INFORMATION PROVIDED
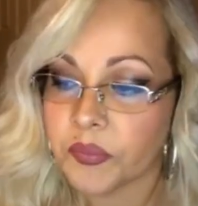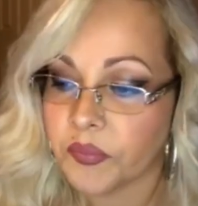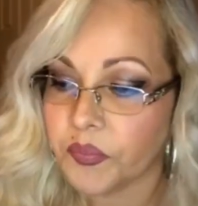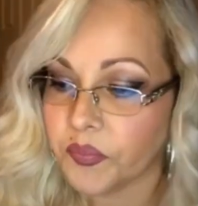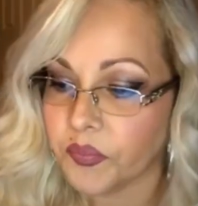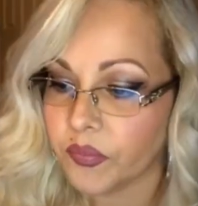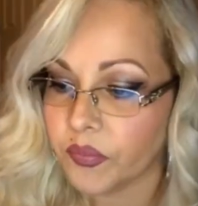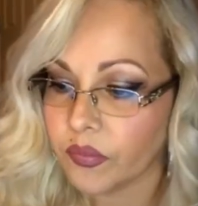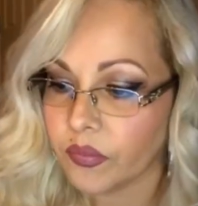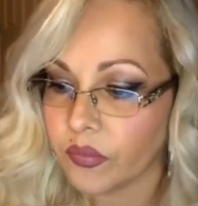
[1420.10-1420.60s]

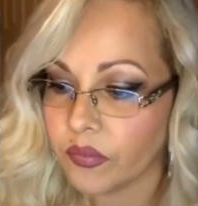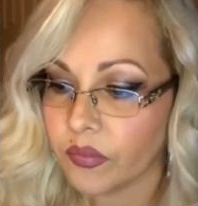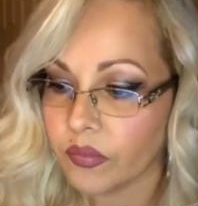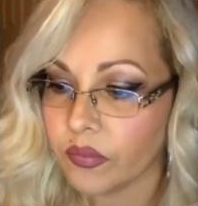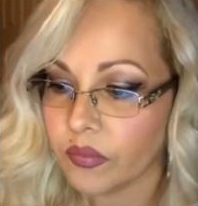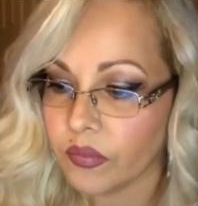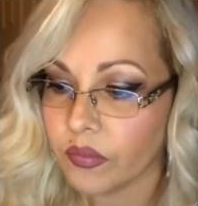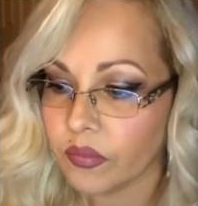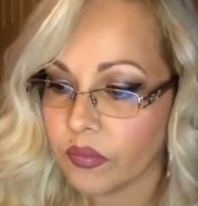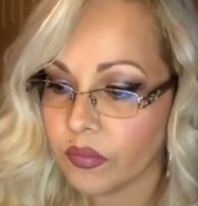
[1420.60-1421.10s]
burial
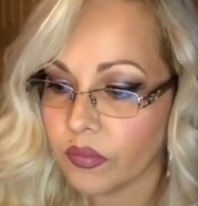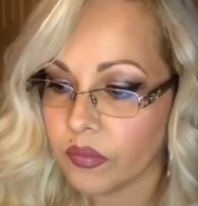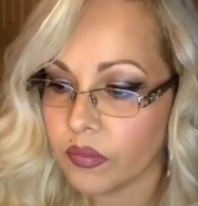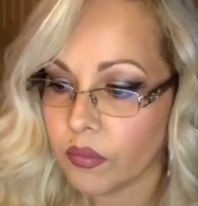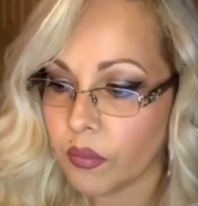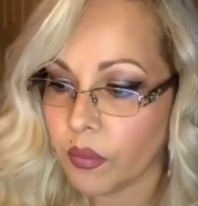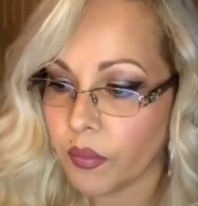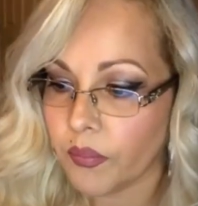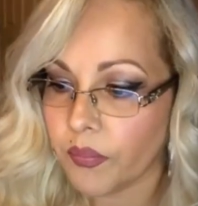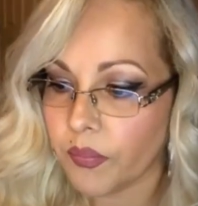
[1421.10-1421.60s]
mounds,
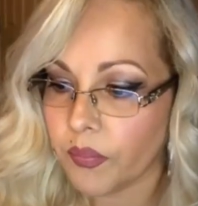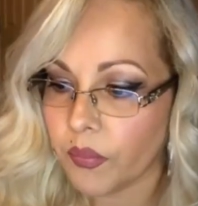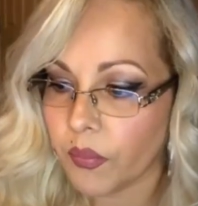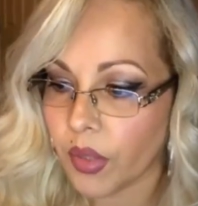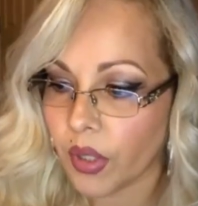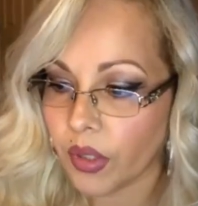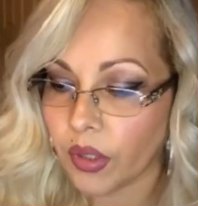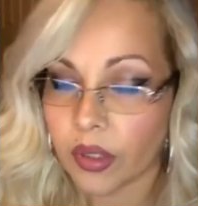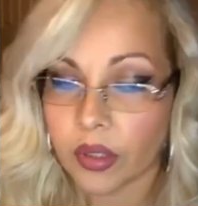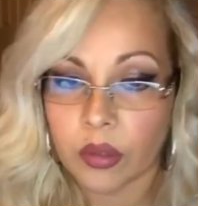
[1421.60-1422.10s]

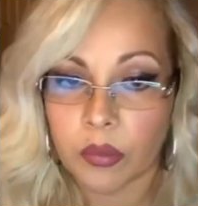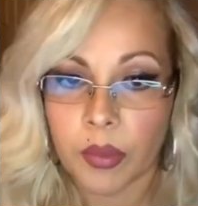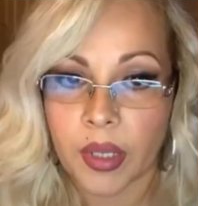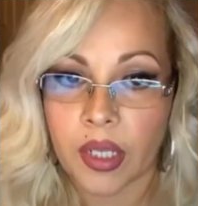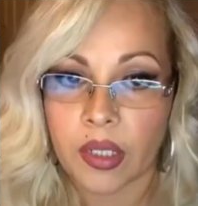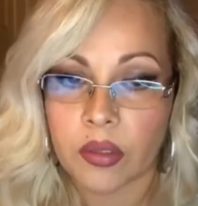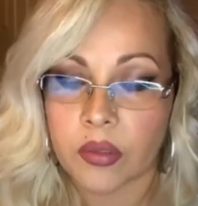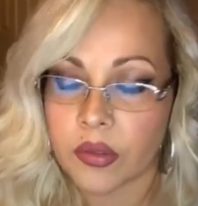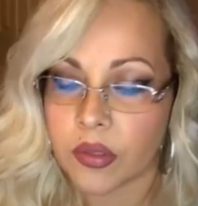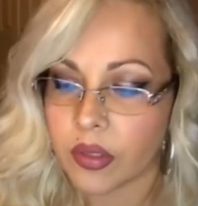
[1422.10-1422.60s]

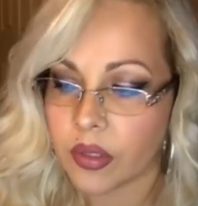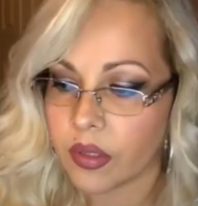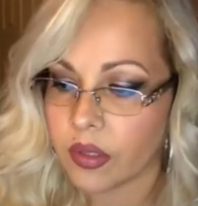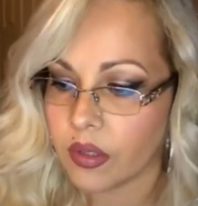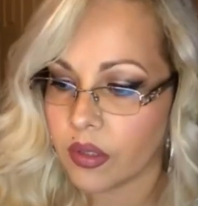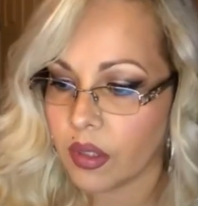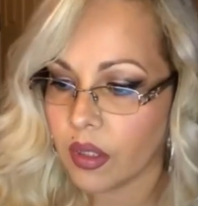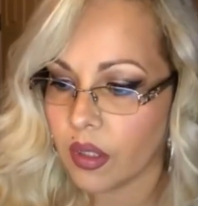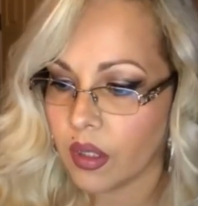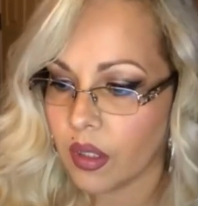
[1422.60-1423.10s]
found
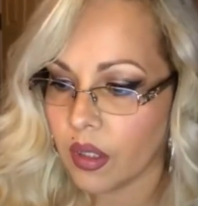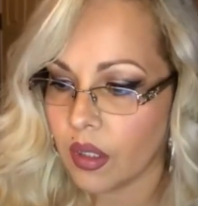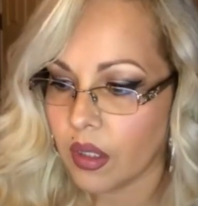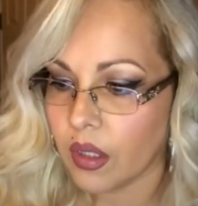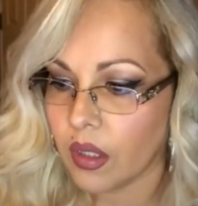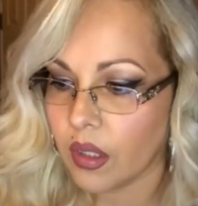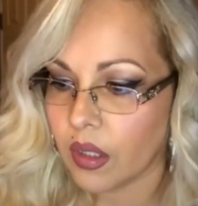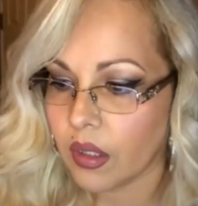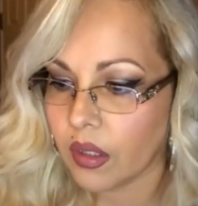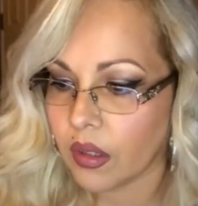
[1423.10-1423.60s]
a lot of
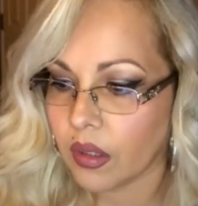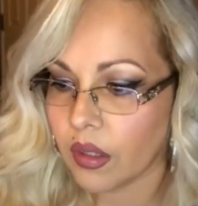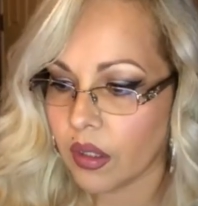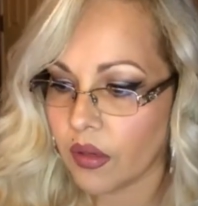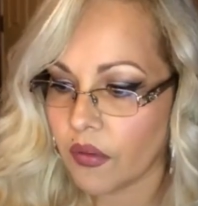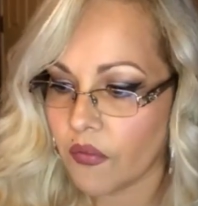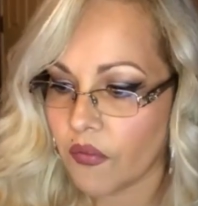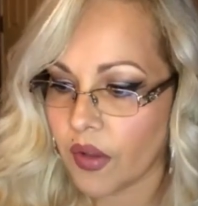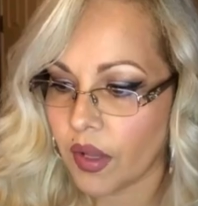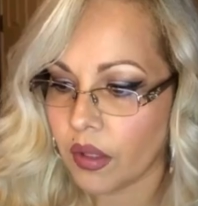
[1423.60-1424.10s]

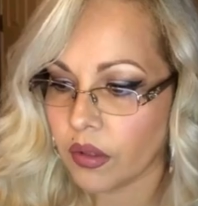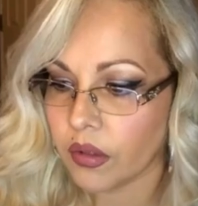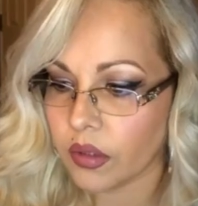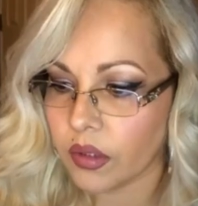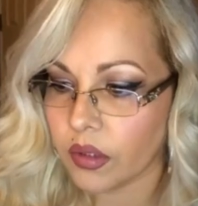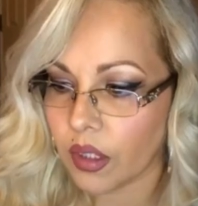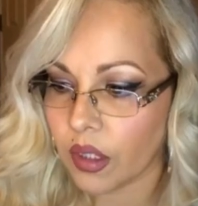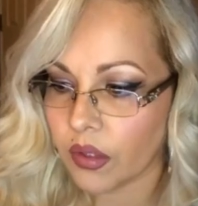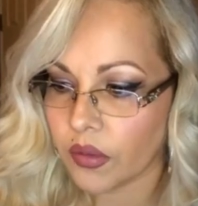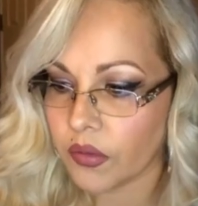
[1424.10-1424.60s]

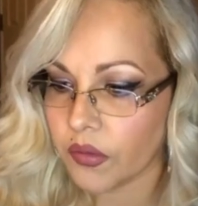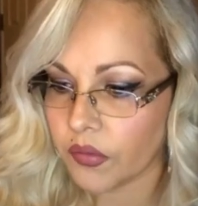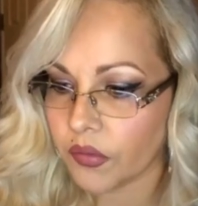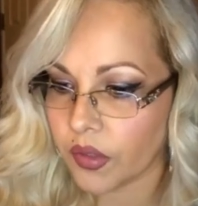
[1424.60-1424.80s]
artifacts,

INSTRUCTIONS FOR THE TASK
Leaving every picture out, please copy exactly the lines from the one holding "[1422.10-1422.60s]" through the last line of the listing, both ends included.

OUTPUT
[1422.10-1422.60s]

[1422.60-1423.10s]
found
[1423.10-1423.60s]
a lot of
[1423.60-1424.10s]

[1424.10-1424.60s]

[1424.60-1424.80s]
artifacts,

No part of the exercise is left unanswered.